TASK DETAILS: Whether an entry is long or short, retype it exactly.

(Saved data entries)
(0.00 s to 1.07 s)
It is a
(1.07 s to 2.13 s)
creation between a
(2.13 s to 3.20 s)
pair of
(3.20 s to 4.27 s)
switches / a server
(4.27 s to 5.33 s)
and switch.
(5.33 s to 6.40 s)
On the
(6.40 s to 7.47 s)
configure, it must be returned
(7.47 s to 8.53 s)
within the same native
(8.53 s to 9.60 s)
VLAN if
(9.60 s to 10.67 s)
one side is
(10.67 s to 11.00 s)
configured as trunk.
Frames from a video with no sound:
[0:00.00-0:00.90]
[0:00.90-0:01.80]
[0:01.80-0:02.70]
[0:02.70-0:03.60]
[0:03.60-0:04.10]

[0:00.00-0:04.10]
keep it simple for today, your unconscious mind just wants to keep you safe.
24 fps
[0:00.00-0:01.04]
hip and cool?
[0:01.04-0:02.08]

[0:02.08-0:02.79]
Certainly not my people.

ANSWER FOR THIS EXERCISE:
(0.00 s to 1.07 s)
It is a
(1.07 s to 2.13 s)
creation between a
(2.13 s to 3.20 s)
pair of
(3.20 s to 4.27 s)
switches / a server
(4.27 s to 5.33 s)
and switch.
(5.33 s to 6.40 s)
On the
(6.40 s to 7.47 s)
configure, it must be returned
(7.47 s to 8.53 s)
within the same native
(8.53 s to 9.60 s)
VLAN if
(9.60 s to 10.67 s)
one side is
(10.67 s to 11.00 s)
configured as trunk.
Frames from a video with no sound:
[0:00.00-0:00.90]
[0:00.90-0:01.80]
[0:01.80-0:02.70]
[0:02.70-0:03.60]
[0:03.60-0:04.10]

[0:00.00-0:04.10]
keep it simple for today, your unconscious mind just wants to keep you safe.
24 fps
[0:00.00-0:01.04]
hip and cool?
[0:01.04-0:02.08]

[0:02.08-0:02.79]
Certainly not my people.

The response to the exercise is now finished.